WHAT TO DO: Return the data below unchanged, without images.

PROVIDED DATA:
╭──
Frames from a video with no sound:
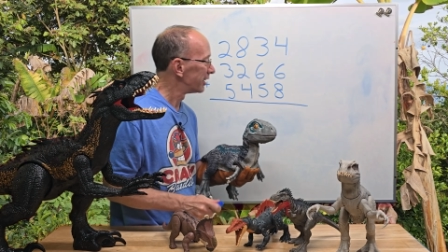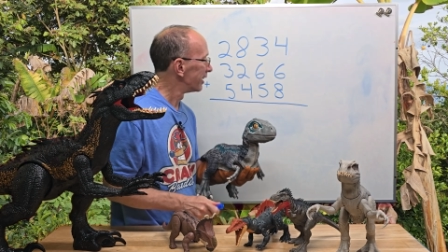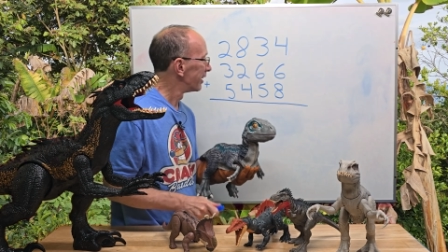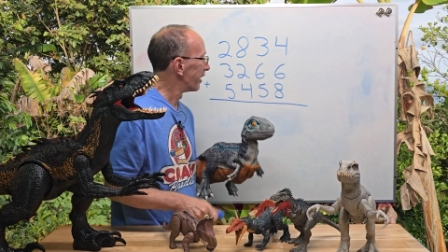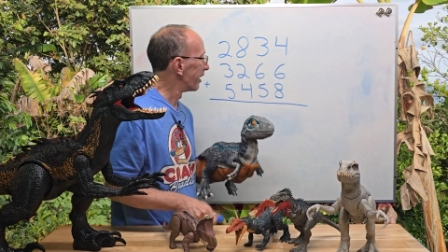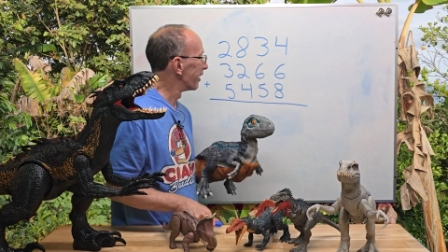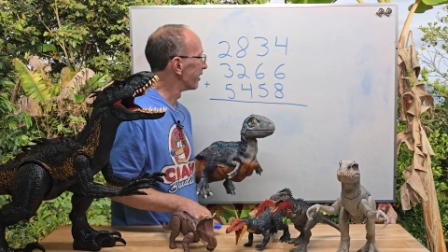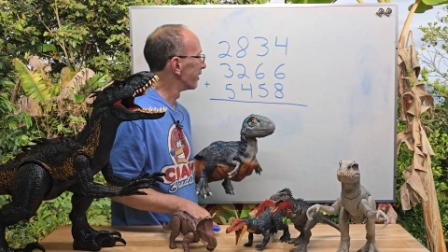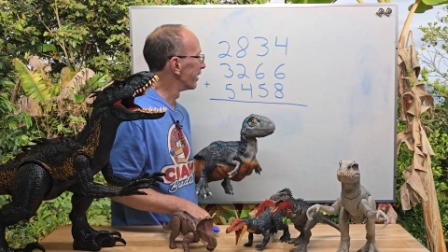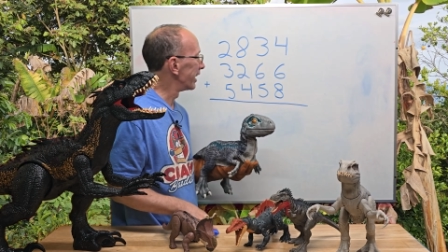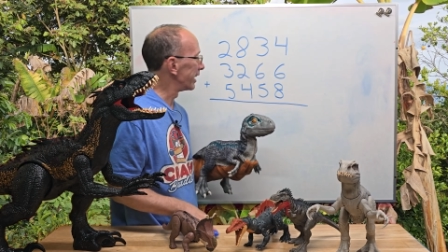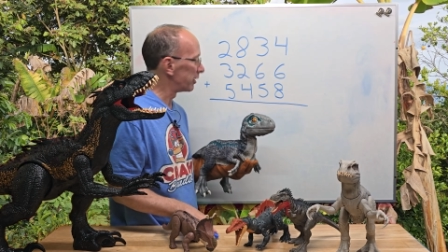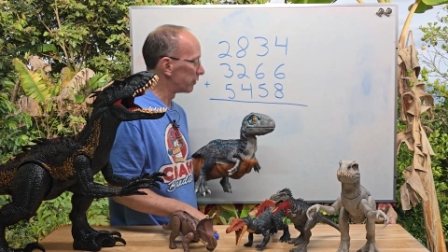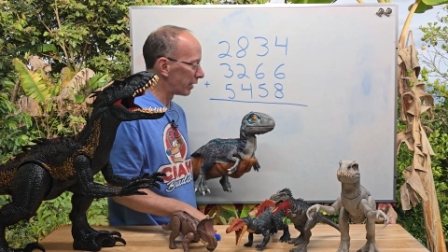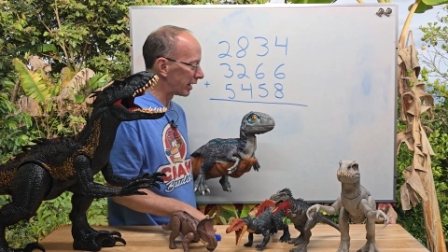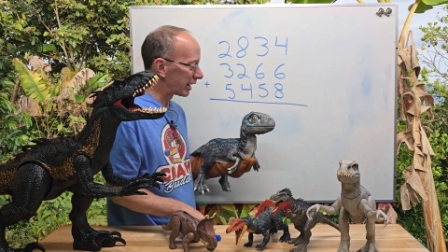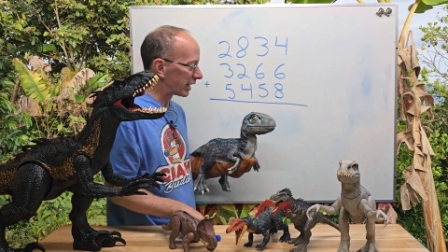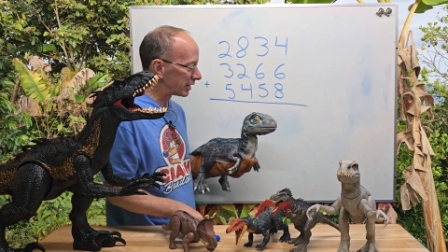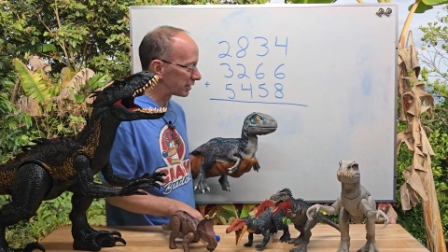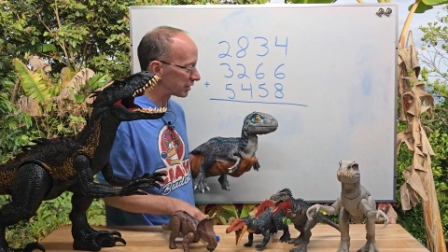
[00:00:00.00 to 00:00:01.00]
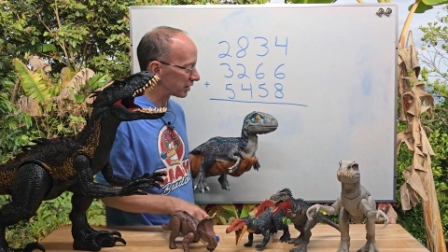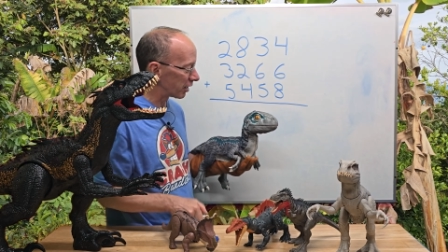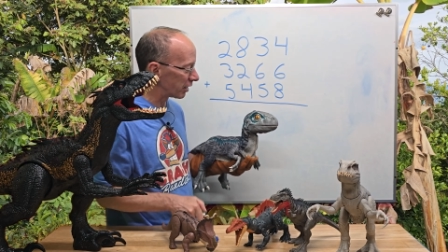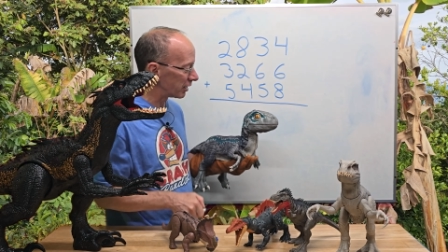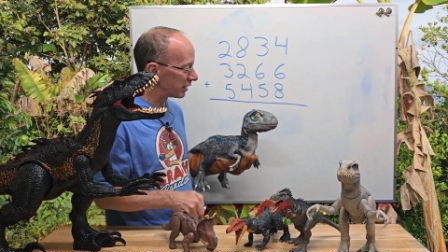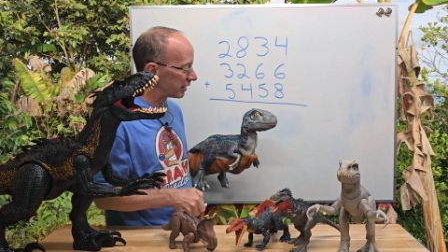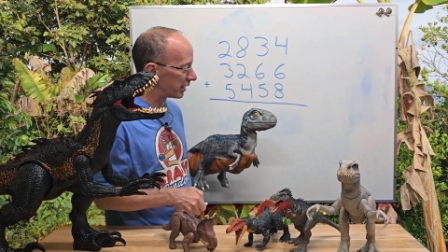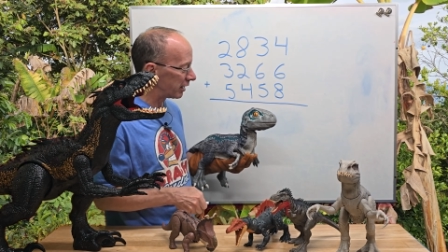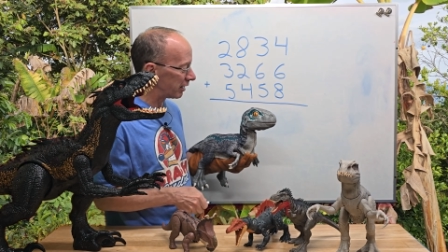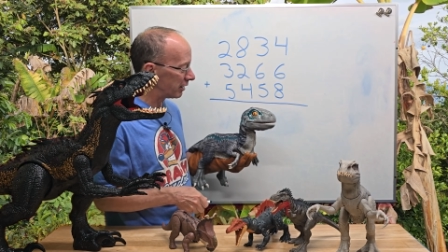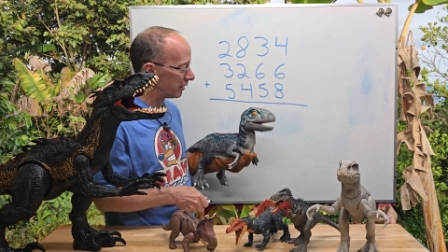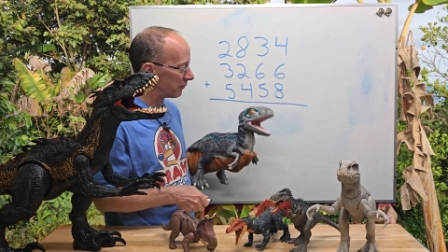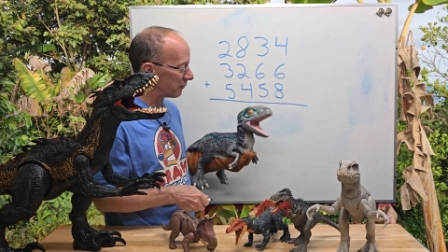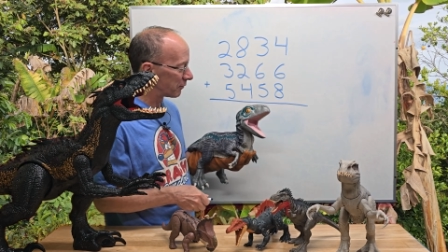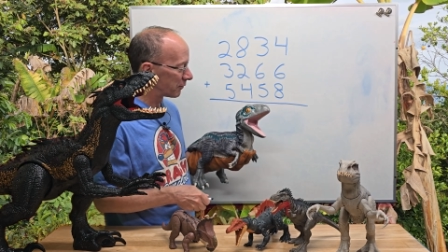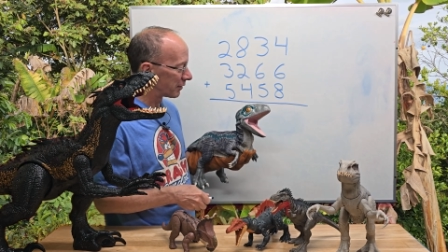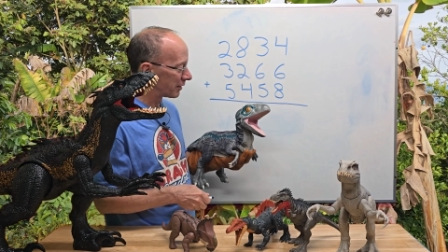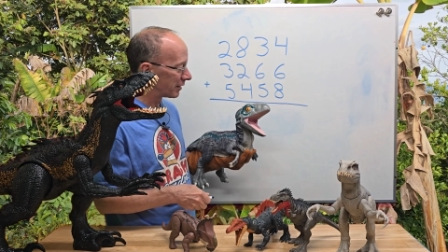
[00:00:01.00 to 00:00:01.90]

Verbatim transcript: All right, ready to get started there?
╰──
OUTPUT:
Frames from a video with no sound:
[00:00:00.00 to 00:00:01.00]
[00:00:01.00 to 00:00:01.90]

Verbatim transcript: All right, ready to get started there?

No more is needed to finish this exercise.